While technologists love the simplicity of block diagrams showing “the content management goes here,” the reality is that content management goes in a lot of places. For the foreseeable future, we’re going to have many systems, all of which do very different things, and yet all called Content Management of one kind or another. If you can better understand the specific initiative driving each new system or solution, you can better understand how your current systems do or do not apply, and whether you need to add more “content management” to achieve your goals.

Content Management 2.0

If you haven’t heard of Web 2.0, where have you been? If you actually know what Web 2.0 is, then congratulations. I believe the best definition of Web 2.0 is given by Tim O’Reilly who arguably created the term. Web 2.0 has generally referred to the new breed of start-up who provides a new level of user service, but it also applies to a new wave in technology supporting that user service.

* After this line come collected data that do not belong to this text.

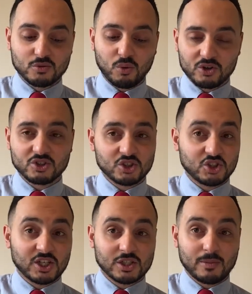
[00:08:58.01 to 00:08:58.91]
What does it
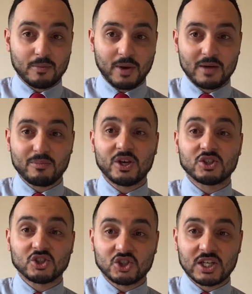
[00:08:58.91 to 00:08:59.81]
suggest about Padma? It
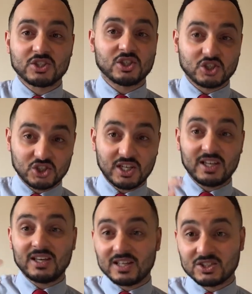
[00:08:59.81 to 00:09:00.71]
suggests that
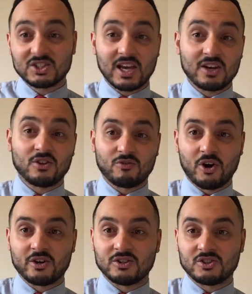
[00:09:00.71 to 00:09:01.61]
she is scared of the
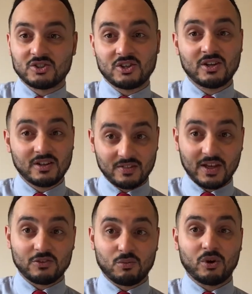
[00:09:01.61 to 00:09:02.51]
rides.
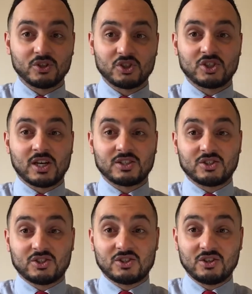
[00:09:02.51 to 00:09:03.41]
That's what it
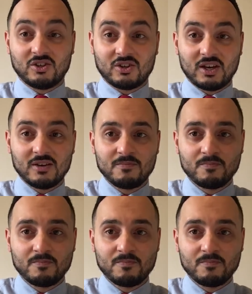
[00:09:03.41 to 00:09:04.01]
suggests. Okay?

Web 2.0 is radically changing the experience in which end users interact with enterprises and types of user experiences that we now expect from on-line systems. Going hand in hand with Web 2.0 are the raised expectations users have of the interactivity of content, how content is managed and how personal that content is. Providing a self-service experience and to automatically deliver necessary content to new and interactive contexts has put a burden on the existing infrastructure of current generation content management systems. A new generation of enterprise content management is needed to meet the challenges of Web 2.0.

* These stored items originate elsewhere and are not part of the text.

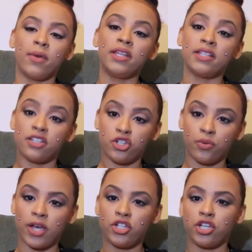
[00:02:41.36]
in the
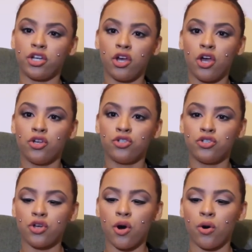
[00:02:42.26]
situation.
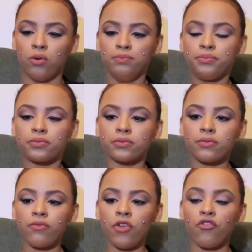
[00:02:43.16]
So
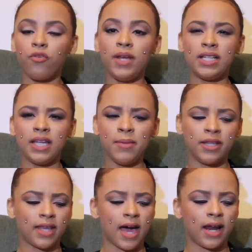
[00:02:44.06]
for me to
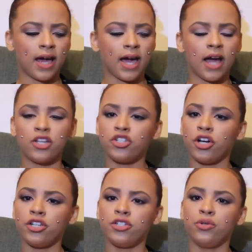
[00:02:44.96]
limit that, I kind of
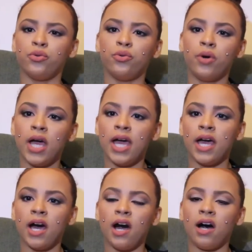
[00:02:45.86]
started to
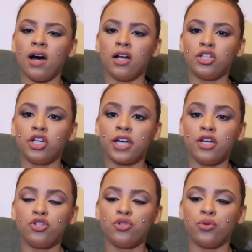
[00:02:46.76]
look
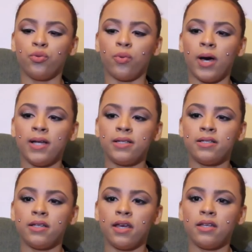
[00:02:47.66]
into
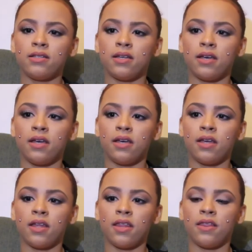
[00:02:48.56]
what is it
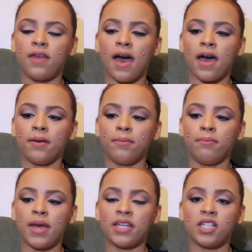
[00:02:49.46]
that
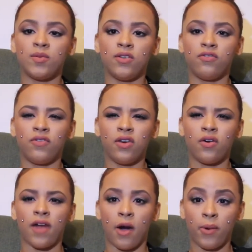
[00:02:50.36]
makes me
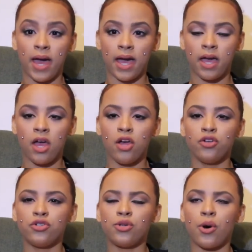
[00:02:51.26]
feel that way.
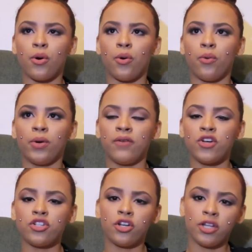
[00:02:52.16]
So whenever I
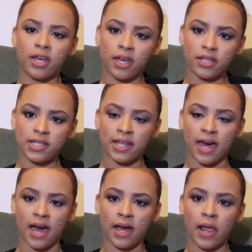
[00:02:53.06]
started looking into
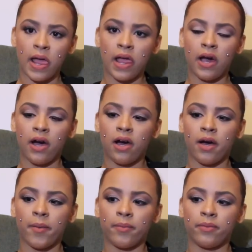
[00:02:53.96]
that,
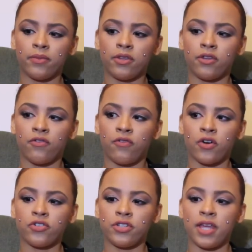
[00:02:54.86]
the
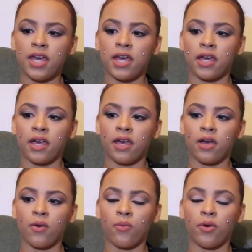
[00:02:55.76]
first thing
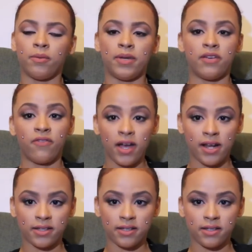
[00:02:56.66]
would be
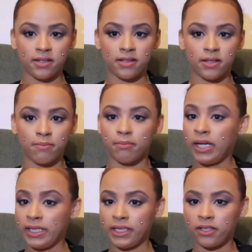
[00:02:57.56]
finances.
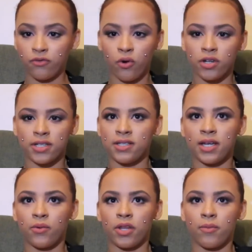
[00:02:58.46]
Money, of course. It's
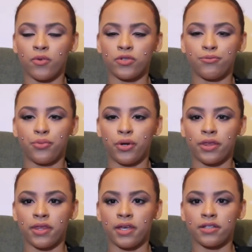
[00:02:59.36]
like one of the most
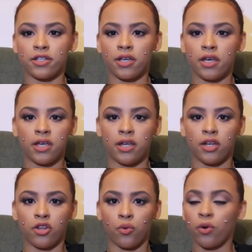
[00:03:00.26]
important things
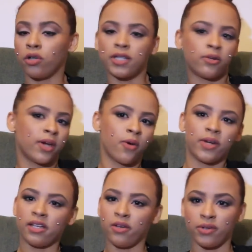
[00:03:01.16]
in the world. I don't care
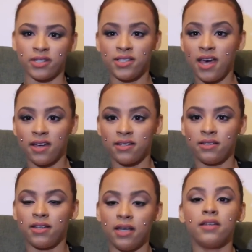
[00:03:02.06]
what anyone
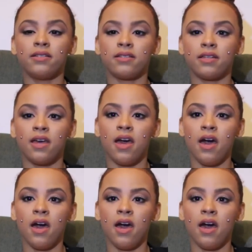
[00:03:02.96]
says. It is.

Content Management 2.0 is my term for this new generation of content management. Given everyone is starting to talk about Security 2.0, Virtualization 2.0, etc., I thought I would stake out the term after a brief search on Google seemed to indicate no one has talked about it before. (If you are aware of someone using it, please let me know. I’ll give them credit.) IBM has talked about next generation content management, but the term Content Management 2.0 seems to go along with the phenomenon that is finally injecting innovation back into the content management market. These new technologies provide greater interactivity through AJAX, new collaborative styles of classification and tagging, and user driven configuration are being led more by open source than the traditional engines of enterprise content management expansion.

I recently gave a presentation at the University of Oxford where I discussed the concept to the people concerned with the various web sites and content services in the university. The concept originated after an internal discussion about where content management is going. It became clear to us that many new things were happening to content management with blogs, wikis, syndication and new styles of user interface affecting how people build web sites, content, and new web frameworks.

The presentation explained the challenges that existing enterprise content management has in addressing Web 2.0, what needs are not currently being met for end users, what technology changes are required, and how do these technologies “mash-up” to be able to glue systems together through web services and other web-oriented protocols. It also discussed the role that open source will play in this next generation of enterprise content management.

It will be interesting to see how the ECM vendors and specialist WCM vendors react to Web 2.0 and whether they aim for a new Content Management 2.0.